What needs to be done: Pictures aside, print all of the data below exactly as written.

Dataset content:
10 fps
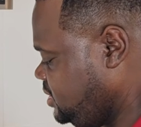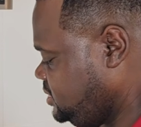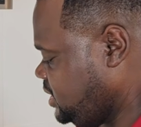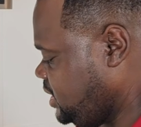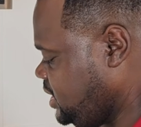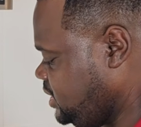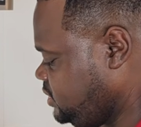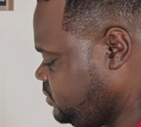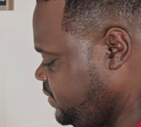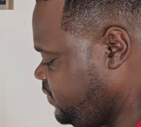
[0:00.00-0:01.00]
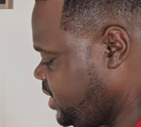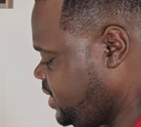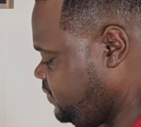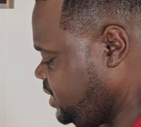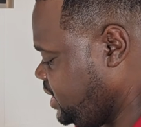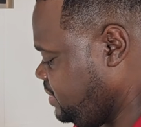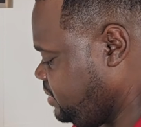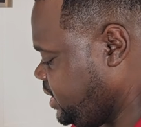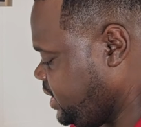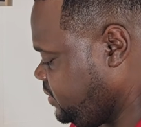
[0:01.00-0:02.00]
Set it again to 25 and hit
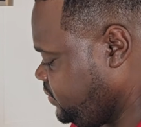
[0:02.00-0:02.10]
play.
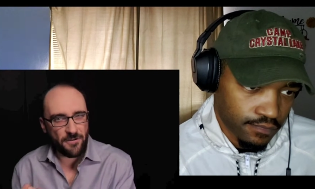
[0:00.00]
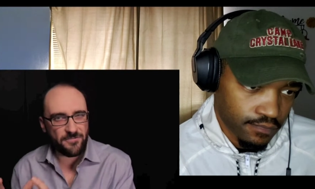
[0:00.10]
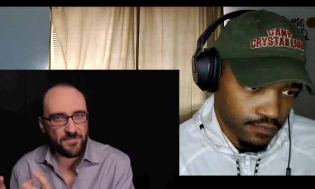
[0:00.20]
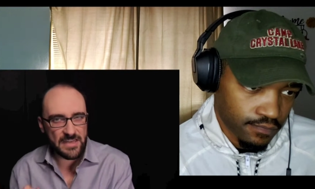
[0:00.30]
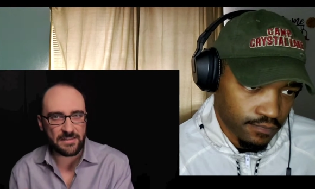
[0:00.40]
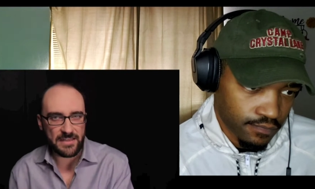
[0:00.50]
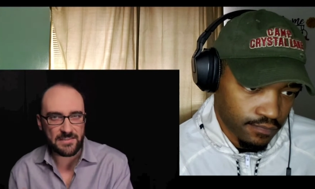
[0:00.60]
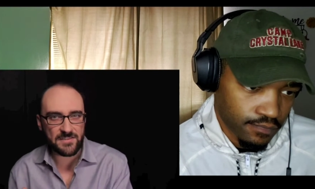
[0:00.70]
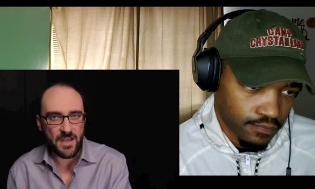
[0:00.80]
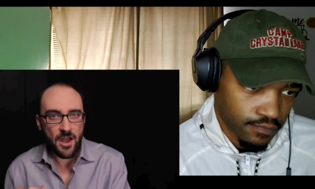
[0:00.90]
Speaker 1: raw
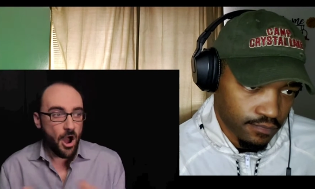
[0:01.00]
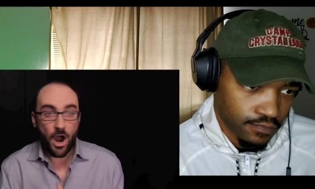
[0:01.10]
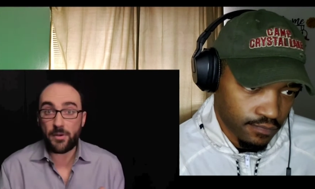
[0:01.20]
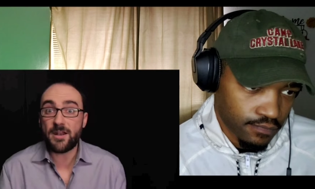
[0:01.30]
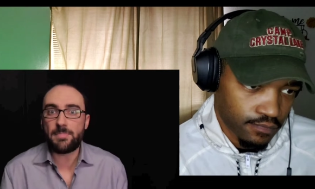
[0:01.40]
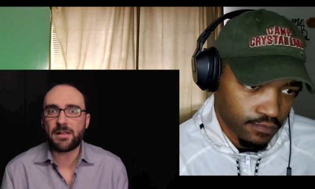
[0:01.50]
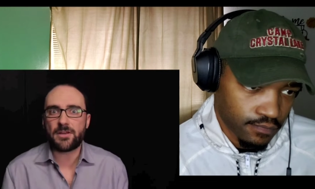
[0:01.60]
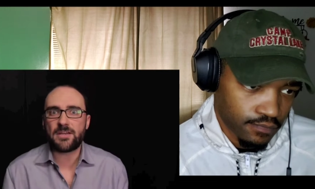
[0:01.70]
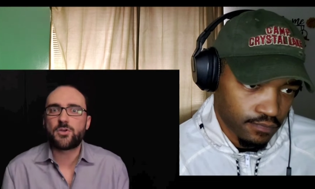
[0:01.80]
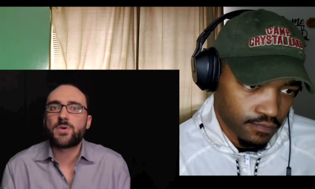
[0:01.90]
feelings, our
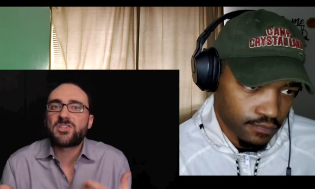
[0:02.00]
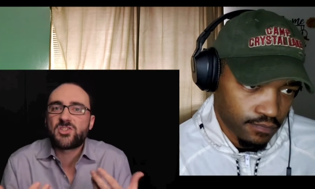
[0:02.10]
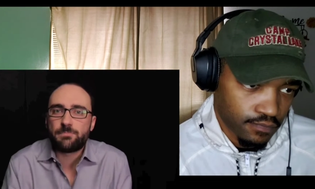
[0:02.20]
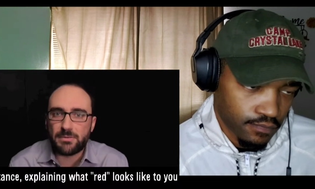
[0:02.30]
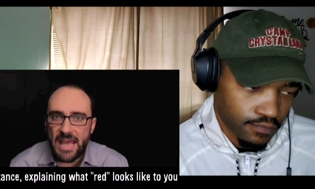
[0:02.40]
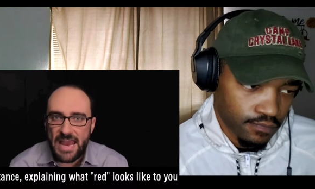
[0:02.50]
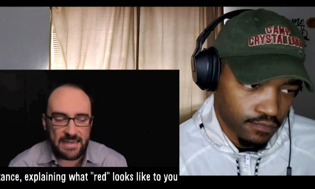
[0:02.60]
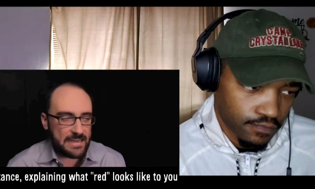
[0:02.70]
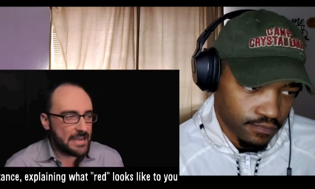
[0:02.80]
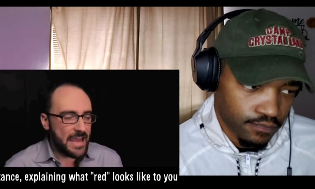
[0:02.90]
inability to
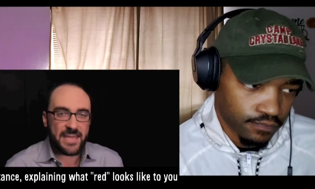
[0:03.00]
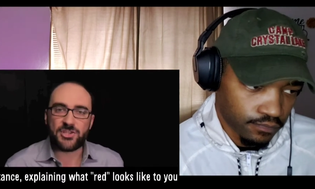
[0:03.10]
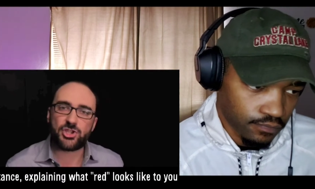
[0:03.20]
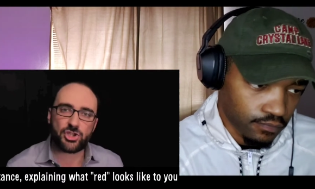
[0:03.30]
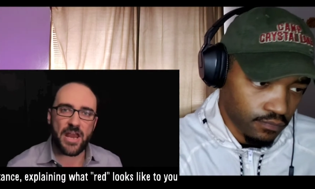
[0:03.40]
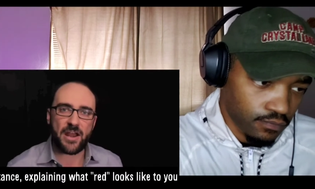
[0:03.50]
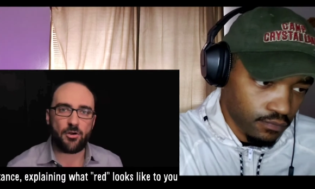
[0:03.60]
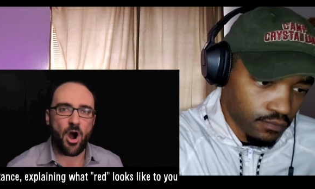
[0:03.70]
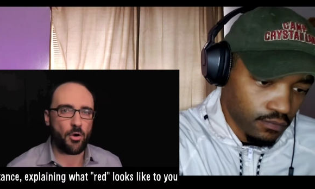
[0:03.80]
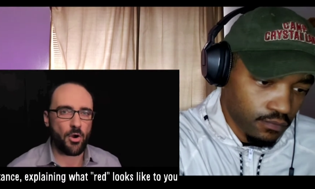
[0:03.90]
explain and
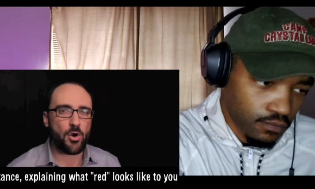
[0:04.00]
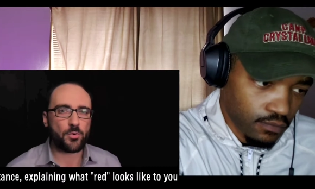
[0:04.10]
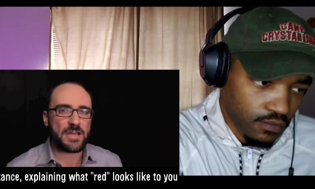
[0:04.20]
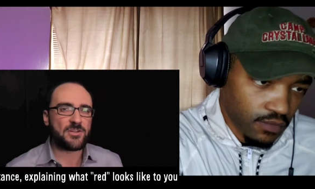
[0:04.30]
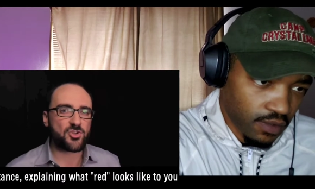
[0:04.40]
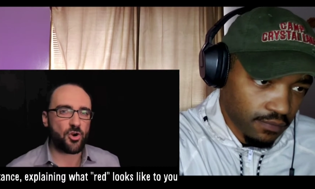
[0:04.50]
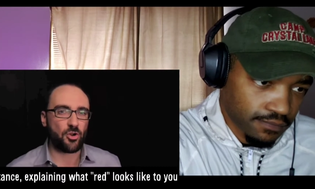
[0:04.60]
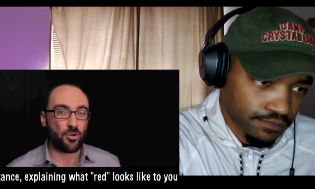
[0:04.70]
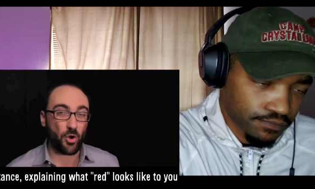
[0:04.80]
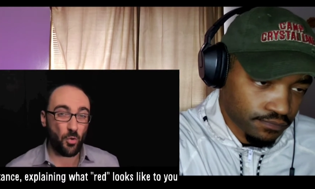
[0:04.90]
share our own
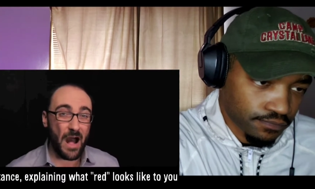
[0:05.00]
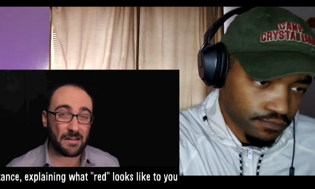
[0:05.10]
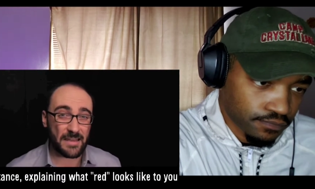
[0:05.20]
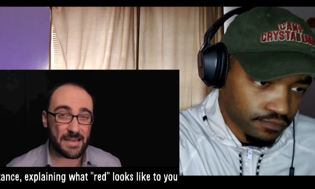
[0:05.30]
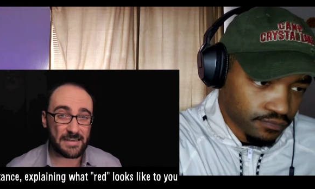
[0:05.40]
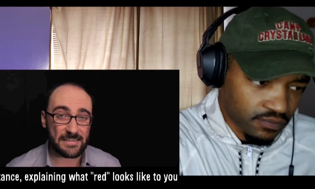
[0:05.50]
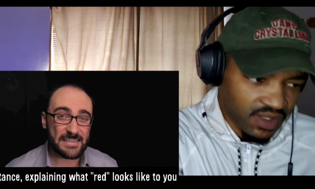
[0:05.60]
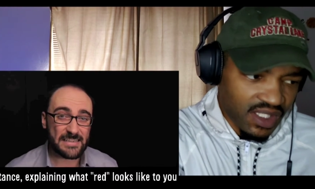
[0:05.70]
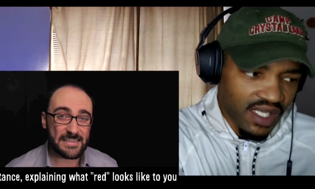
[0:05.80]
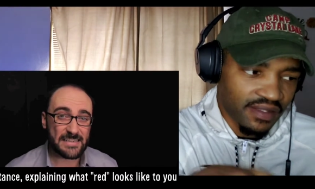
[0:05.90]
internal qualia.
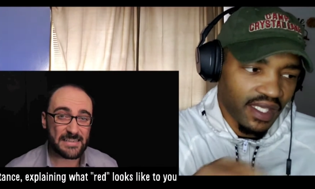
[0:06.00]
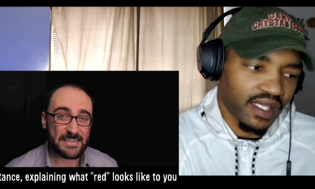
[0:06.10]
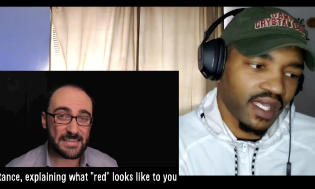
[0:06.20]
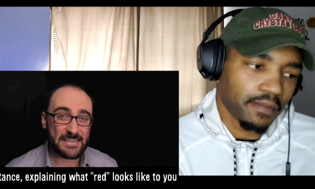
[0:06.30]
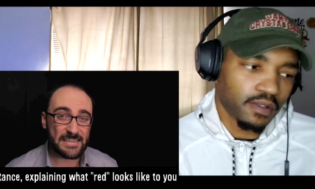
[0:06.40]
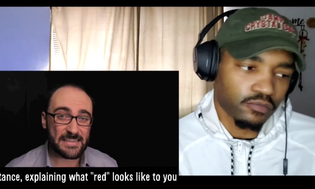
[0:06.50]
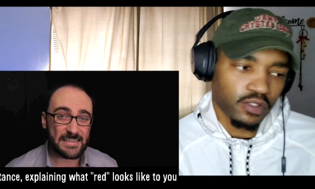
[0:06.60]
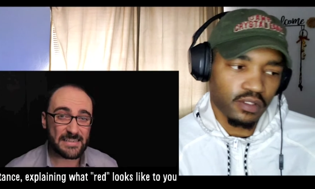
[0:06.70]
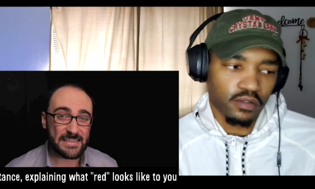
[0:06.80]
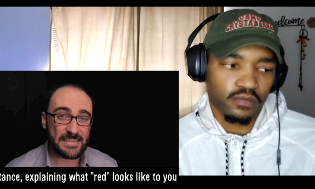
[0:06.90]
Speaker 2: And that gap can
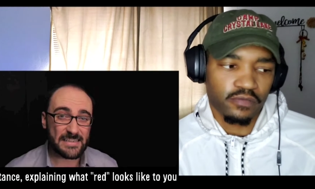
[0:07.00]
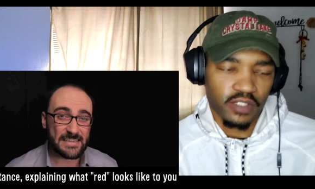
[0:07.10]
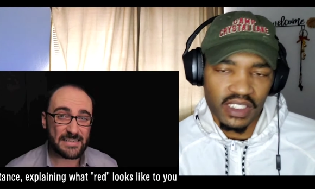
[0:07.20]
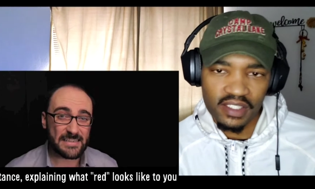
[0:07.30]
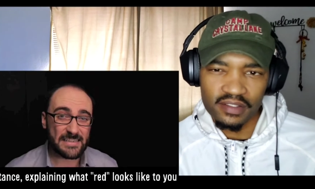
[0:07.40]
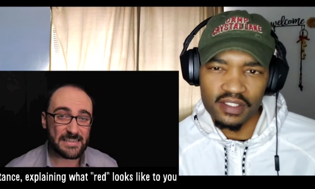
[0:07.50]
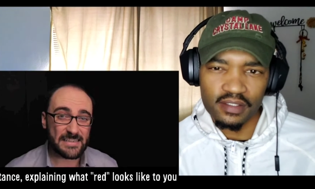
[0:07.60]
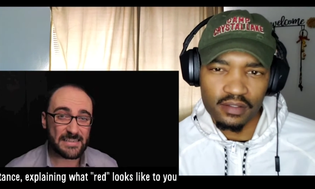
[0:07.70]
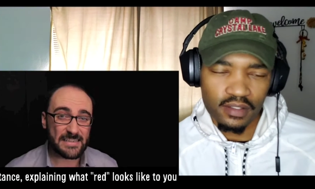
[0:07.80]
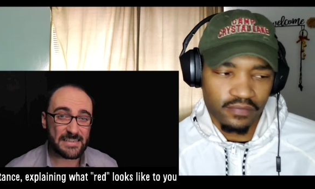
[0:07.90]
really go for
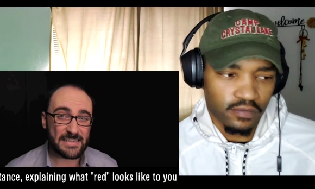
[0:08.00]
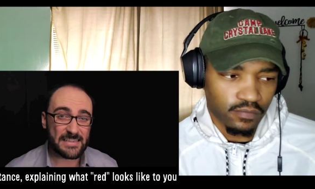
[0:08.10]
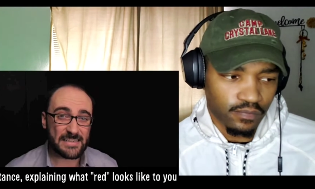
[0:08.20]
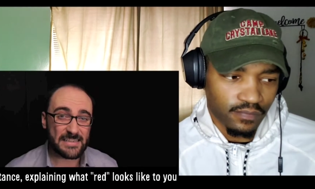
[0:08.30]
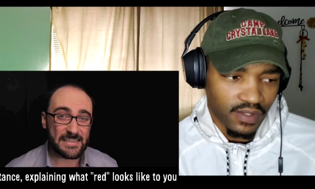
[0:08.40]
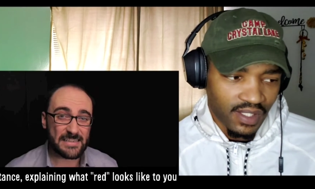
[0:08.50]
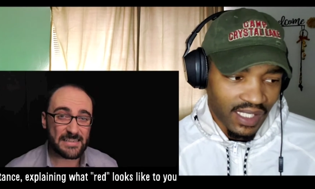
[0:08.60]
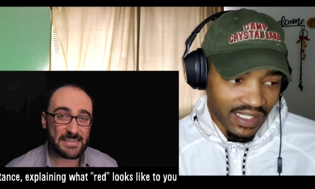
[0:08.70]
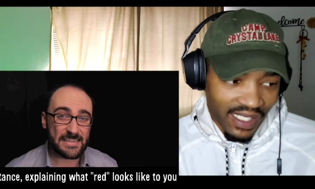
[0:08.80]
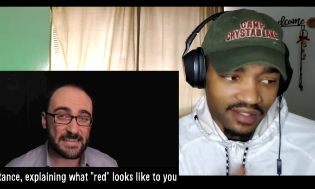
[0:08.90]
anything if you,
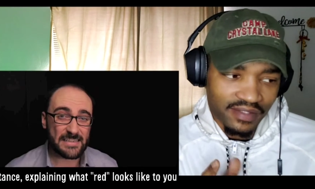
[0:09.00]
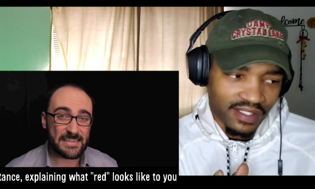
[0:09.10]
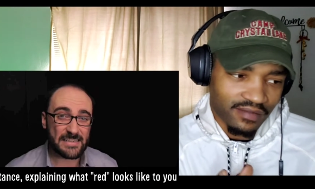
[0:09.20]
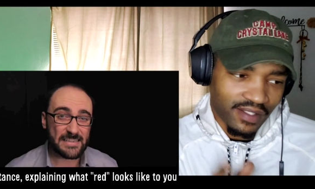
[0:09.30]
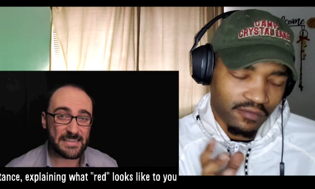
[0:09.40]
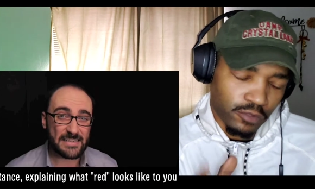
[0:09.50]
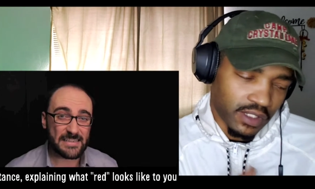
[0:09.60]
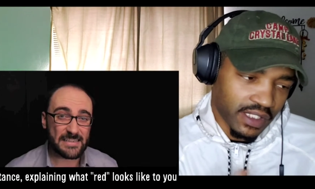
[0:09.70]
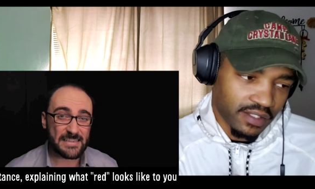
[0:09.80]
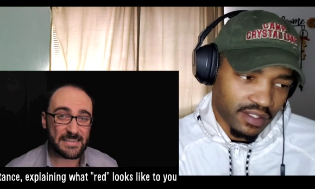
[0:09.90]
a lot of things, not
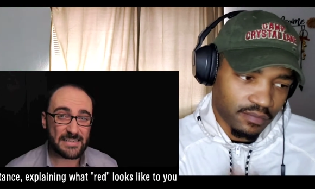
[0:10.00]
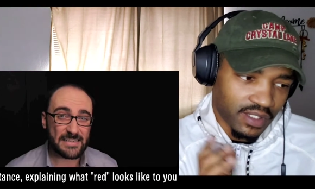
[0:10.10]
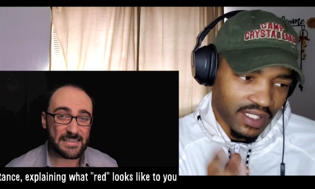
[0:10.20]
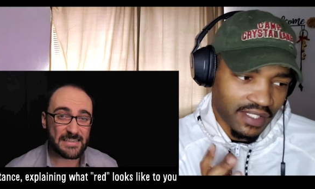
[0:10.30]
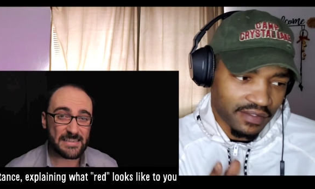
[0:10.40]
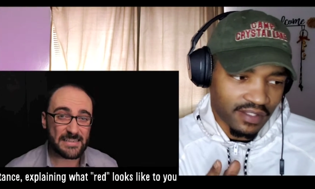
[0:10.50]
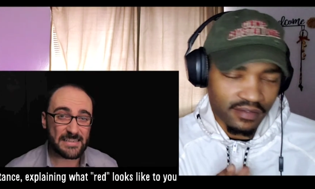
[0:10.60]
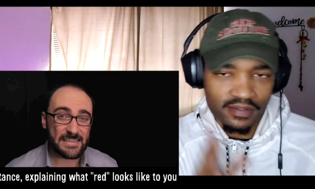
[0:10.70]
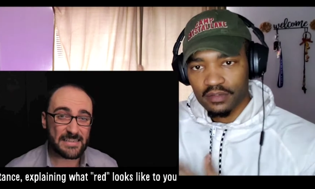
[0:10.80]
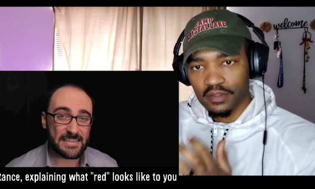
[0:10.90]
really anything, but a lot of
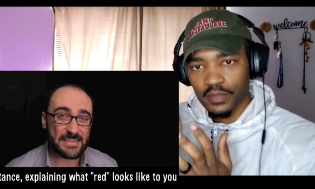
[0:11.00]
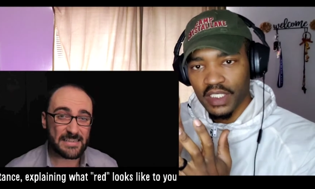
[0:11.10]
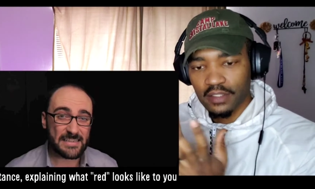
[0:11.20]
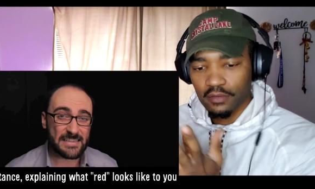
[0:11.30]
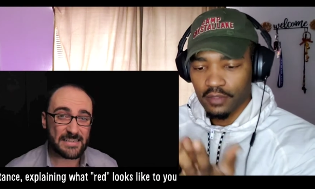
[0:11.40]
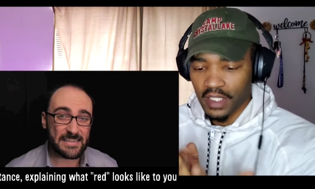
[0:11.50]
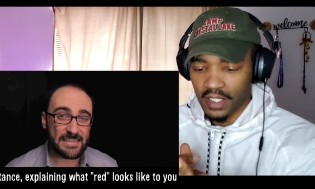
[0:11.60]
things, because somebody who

Solution for this task:
10 fps
[0:00.00-0:01.00]
[0:01.00-0:02.00]
Set it again to 25 and hit
[0:02.00-0:02.10]
play.
[0:00.00]
[0:00.10]
[0:00.20]
[0:00.30]
[0:00.40]
[0:00.50]
[0:00.60]
[0:00.70]
[0:00.80]
[0:00.90]
Speaker 1: raw
[0:01.00]
[0:01.10]
[0:01.20]
[0:01.30]
[0:01.40]
[0:01.50]
[0:01.60]
[0:01.70]
[0:01.80]
[0:01.90]
feelings, our
[0:02.00]
[0:02.10]
[0:02.20]
[0:02.30]
[0:02.40]
[0:02.50]
[0:02.60]
[0:02.70]
[0:02.80]
[0:02.90]
inability to
[0:03.00]
[0:03.10]
[0:03.20]
[0:03.30]
[0:03.40]
[0:03.50]
[0:03.60]
[0:03.70]
[0:03.80]
[0:03.90]
explain and
[0:04.00]
[0:04.10]
[0:04.20]
[0:04.30]
[0:04.40]
[0:04.50]
[0:04.60]
[0:04.70]
[0:04.80]
[0:04.90]
share our own
[0:05.00]
[0:05.10]
[0:05.20]
[0:05.30]
[0:05.40]
[0:05.50]
[0:05.60]
[0:05.70]
[0:05.80]
[0:05.90]
internal qualia.
[0:06.00]
[0:06.10]
[0:06.20]
[0:06.30]
[0:06.40]
[0:06.50]
[0:06.60]
[0:06.70]
[0:06.80]
[0:06.90]
Speaker 2: And that gap can
[0:07.00]
[0:07.10]
[0:07.20]
[0:07.30]
[0:07.40]
[0:07.50]
[0:07.60]
[0:07.70]
[0:07.80]
[0:07.90]
really go for
[0:08.00]
[0:08.10]
[0:08.20]
[0:08.30]
[0:08.40]
[0:08.50]
[0:08.60]
[0:08.70]
[0:08.80]
[0:08.90]
anything if you,
[0:09.00]
[0:09.10]
[0:09.20]
[0:09.30]
[0:09.40]
[0:09.50]
[0:09.60]
[0:09.70]
[0:09.80]
[0:09.90]
a lot of things, not
[0:10.00]
[0:10.10]
[0:10.20]
[0:10.30]
[0:10.40]
[0:10.50]
[0:10.60]
[0:10.70]
[0:10.80]
[0:10.90]
really anything, but a lot of
[0:11.00]
[0:11.10]
[0:11.20]
[0:11.30]
[0:11.40]
[0:11.50]
[0:11.60]
things, because somebody who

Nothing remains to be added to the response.